**The problem:**
Below are records with pictures. Reproduce exactly the lines from the line with "[0:10.80-0:11.70]" to the line with "[0:00.00-0:19.90]", inclusive, and leave each picture out.
Material provided START
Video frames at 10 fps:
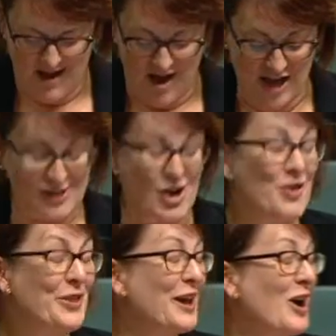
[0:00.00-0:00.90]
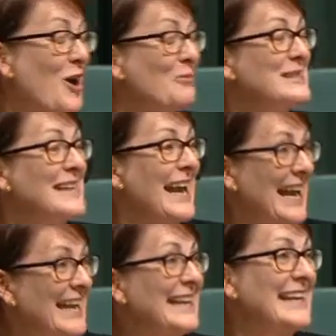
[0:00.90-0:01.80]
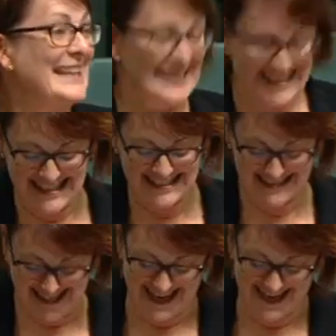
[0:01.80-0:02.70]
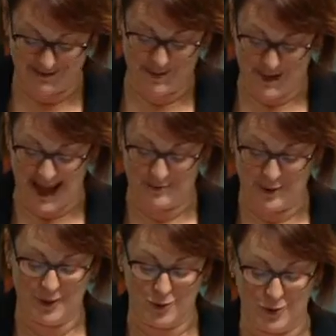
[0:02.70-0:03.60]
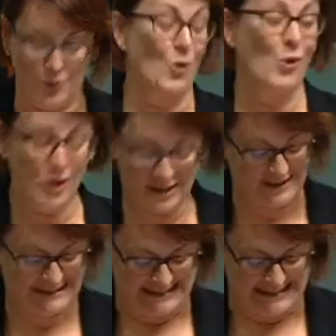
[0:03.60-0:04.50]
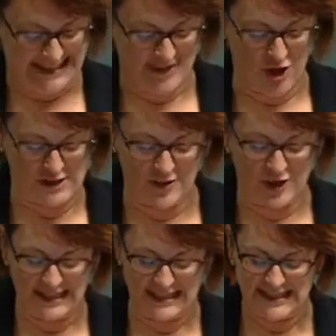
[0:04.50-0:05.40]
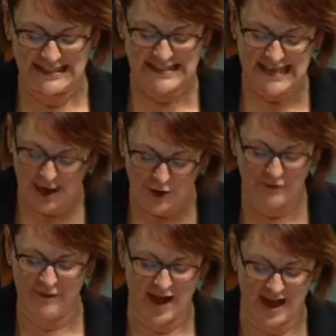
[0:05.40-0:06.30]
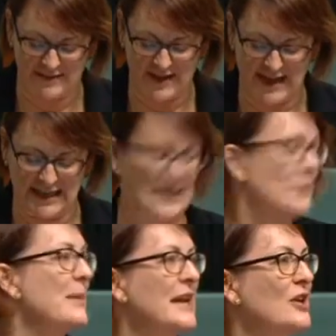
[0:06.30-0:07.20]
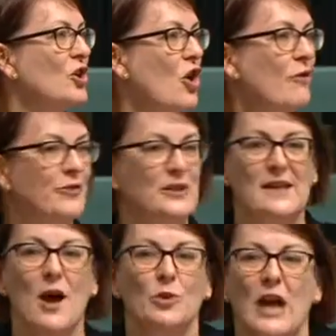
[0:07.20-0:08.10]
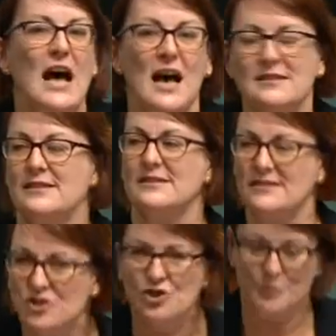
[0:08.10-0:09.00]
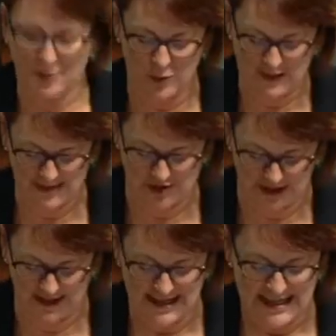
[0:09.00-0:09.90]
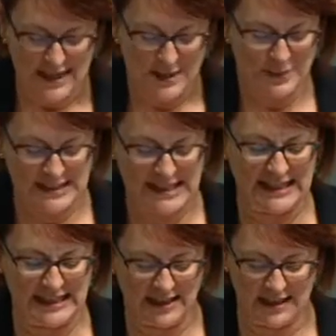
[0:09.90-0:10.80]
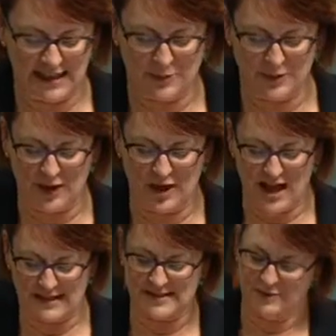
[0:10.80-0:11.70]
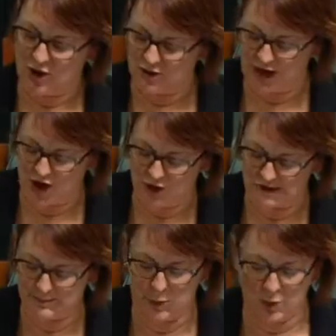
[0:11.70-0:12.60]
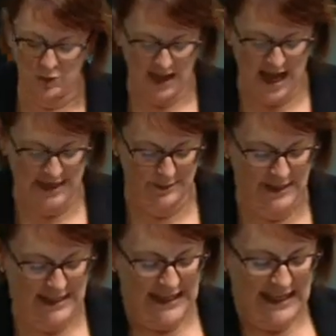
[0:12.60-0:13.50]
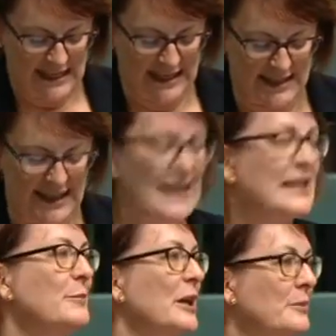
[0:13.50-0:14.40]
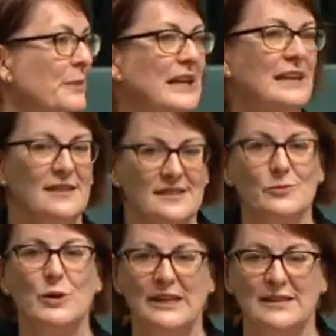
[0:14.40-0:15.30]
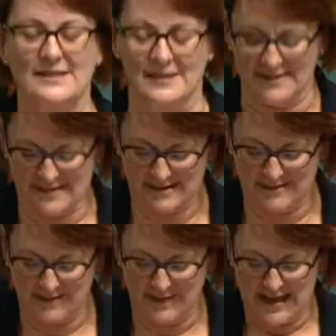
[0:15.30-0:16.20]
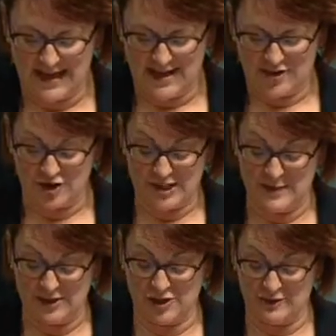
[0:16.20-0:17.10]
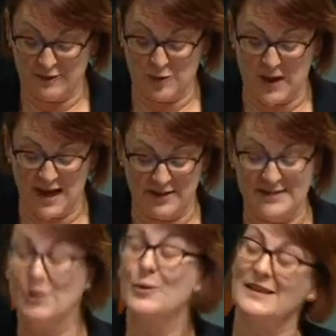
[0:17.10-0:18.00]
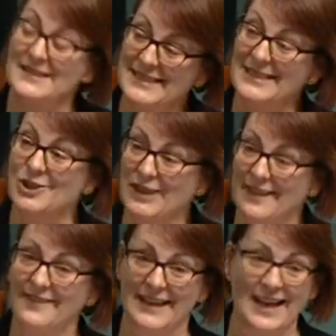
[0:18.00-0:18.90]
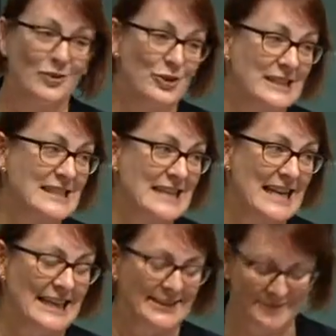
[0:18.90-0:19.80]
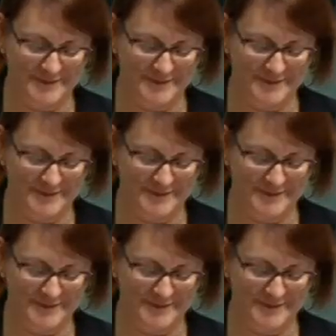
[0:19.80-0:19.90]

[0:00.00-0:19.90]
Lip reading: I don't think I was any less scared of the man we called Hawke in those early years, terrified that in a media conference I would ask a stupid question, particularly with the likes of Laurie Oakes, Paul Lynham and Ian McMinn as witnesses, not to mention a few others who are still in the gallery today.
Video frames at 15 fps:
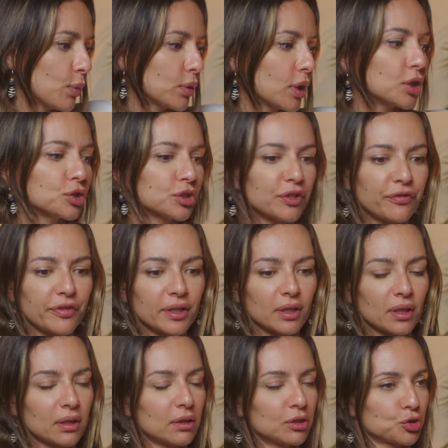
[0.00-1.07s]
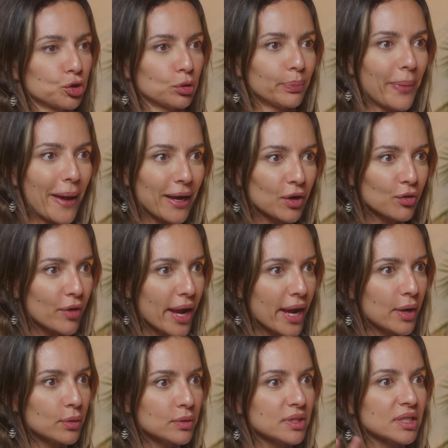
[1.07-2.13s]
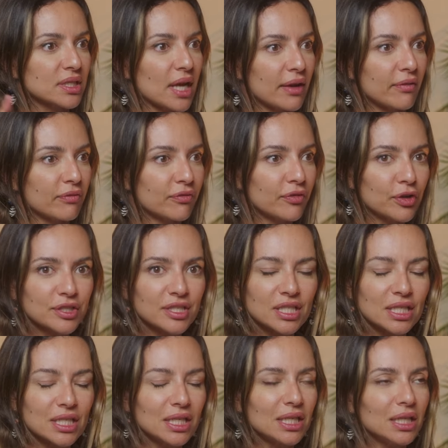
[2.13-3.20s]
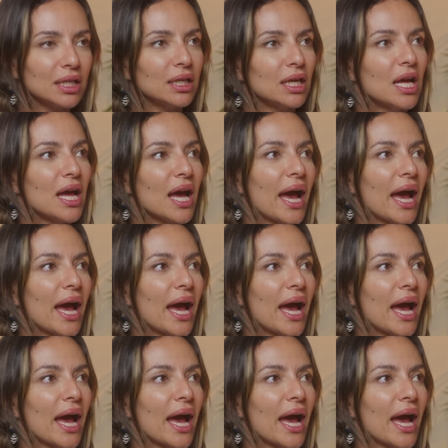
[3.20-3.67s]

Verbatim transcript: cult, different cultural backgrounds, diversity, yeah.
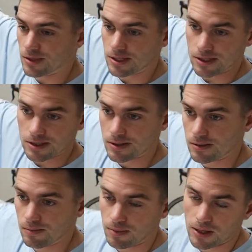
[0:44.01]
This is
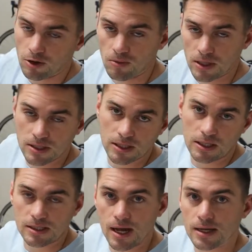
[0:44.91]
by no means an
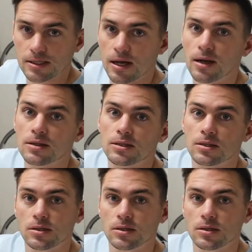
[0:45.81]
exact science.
Material provided END
Material provided START
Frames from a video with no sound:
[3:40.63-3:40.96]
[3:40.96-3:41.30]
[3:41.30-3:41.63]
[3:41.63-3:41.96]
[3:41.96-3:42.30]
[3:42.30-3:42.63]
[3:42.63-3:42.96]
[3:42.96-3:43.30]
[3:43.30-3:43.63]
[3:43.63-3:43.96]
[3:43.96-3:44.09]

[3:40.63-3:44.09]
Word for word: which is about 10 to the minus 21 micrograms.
Material provided END
**Task answer:**
[0:10.80-0:11.70]
[0:11.70-0:12.60]
[0:12.60-0:13.50]
[0:13.50-0:14.40]
[0:14.40-0:15.30]
[0:15.30-0:16.20]
[0:16.20-0:17.10]
[0:17.10-0:18.00]
[0:18.00-0:18.90]
[0:18.90-0:19.80]
[0:19.80-0:19.90]

[0:00.00-0:19.90]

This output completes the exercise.